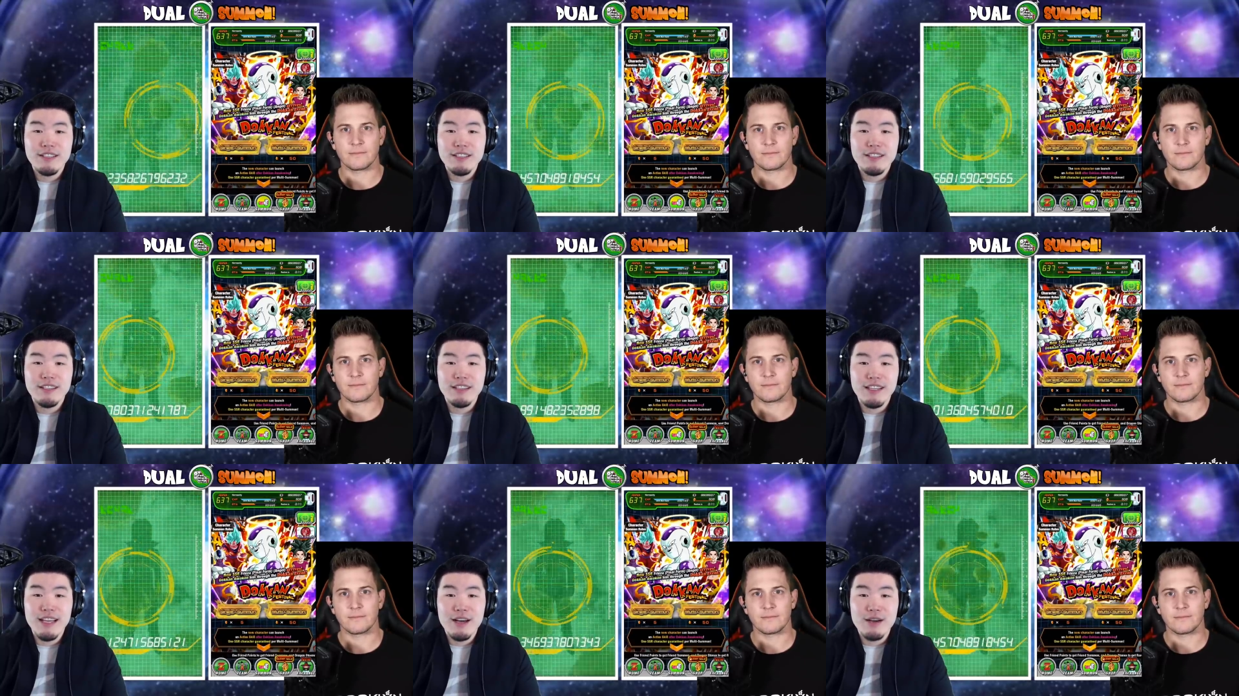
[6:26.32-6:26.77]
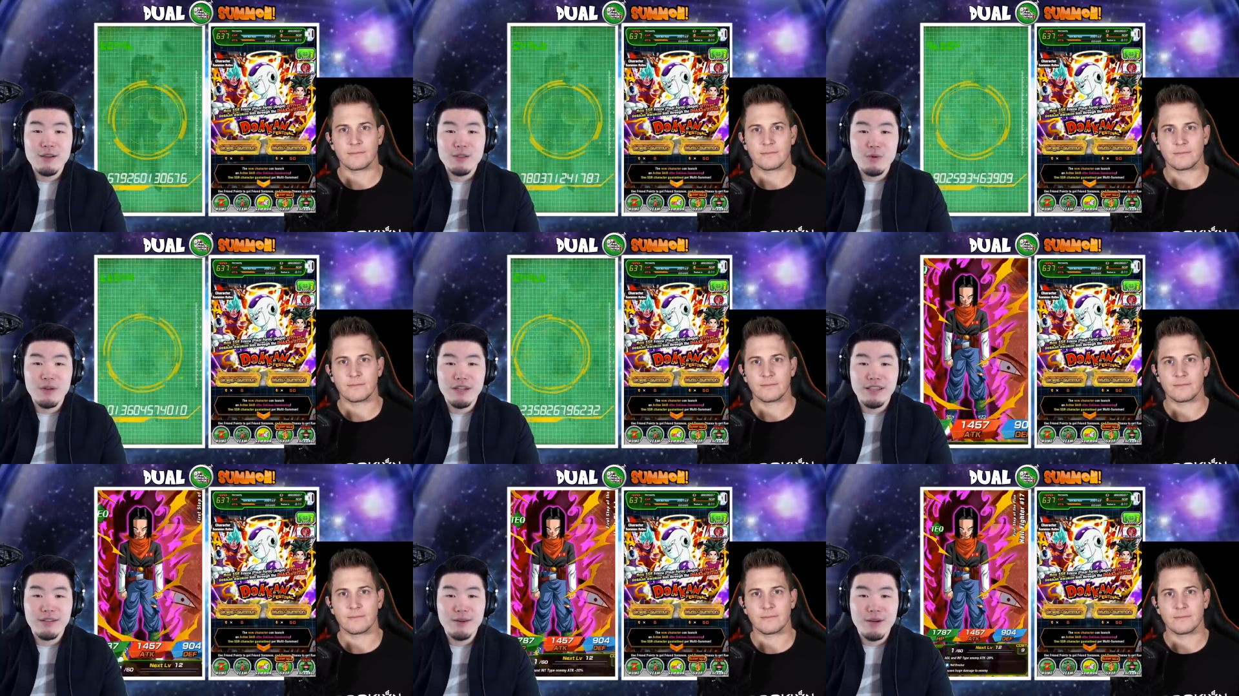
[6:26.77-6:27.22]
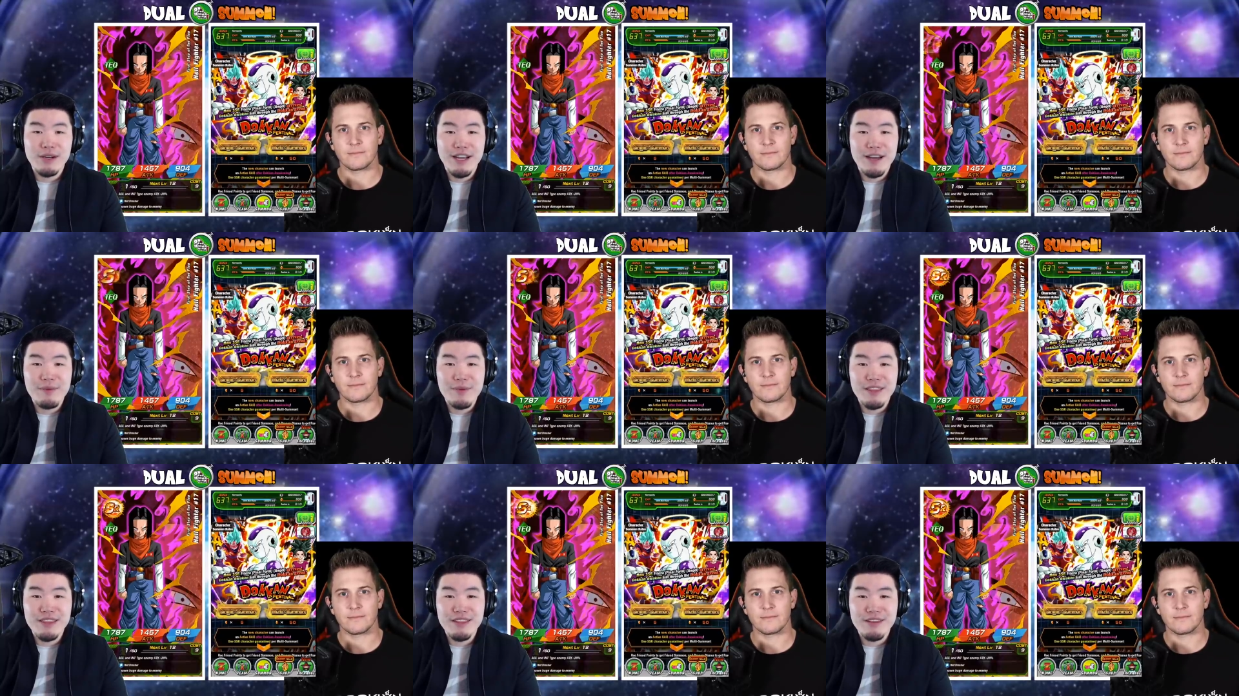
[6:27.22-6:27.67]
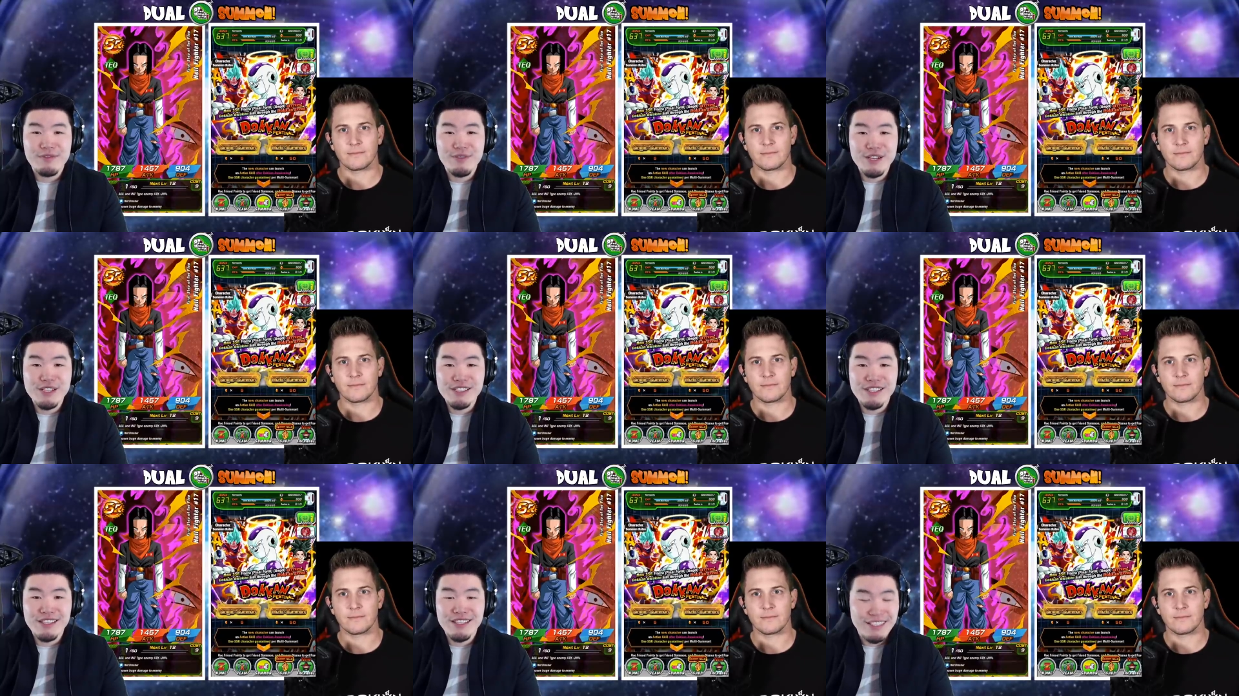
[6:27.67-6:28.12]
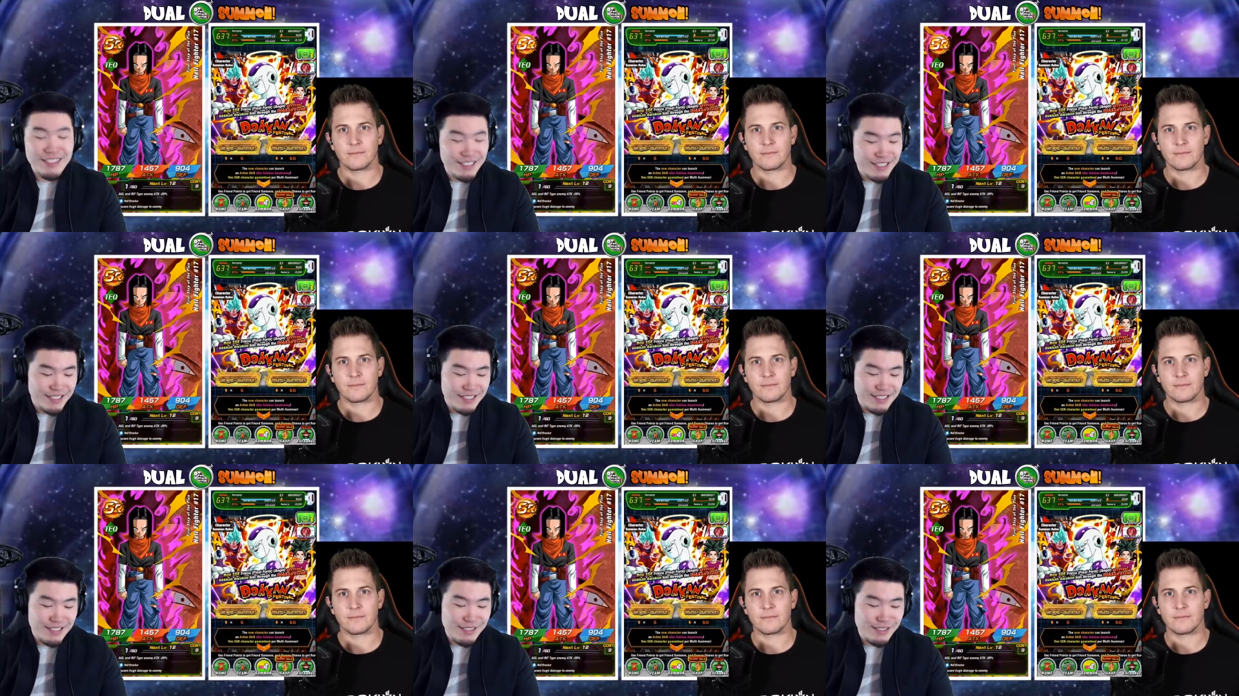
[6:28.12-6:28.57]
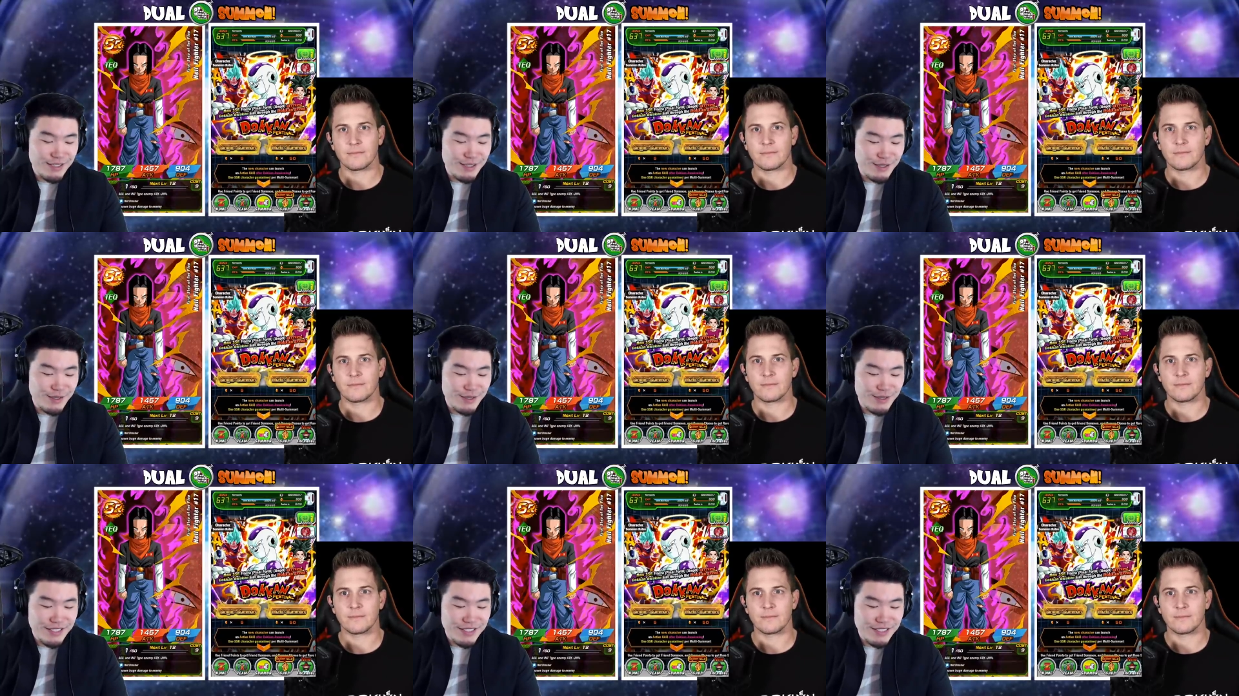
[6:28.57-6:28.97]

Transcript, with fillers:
Speaker 1: and that was what what got me the Frieza. So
====
◆ EXERCISE GOAL ◆
Give back all the material exactly, with no pictures.

◆ OUTPUT BELOW ◆
[6:26.32-6:26.77]
[6:26.77-6:27.22]
[6:27.22-6:27.67]
[6:27.67-6:28.12]
[6:28.12-6:28.57]
[6:28.57-6:28.97]

Transcript, with fillers:
Speaker 1: and that was what what got me the Frieza. So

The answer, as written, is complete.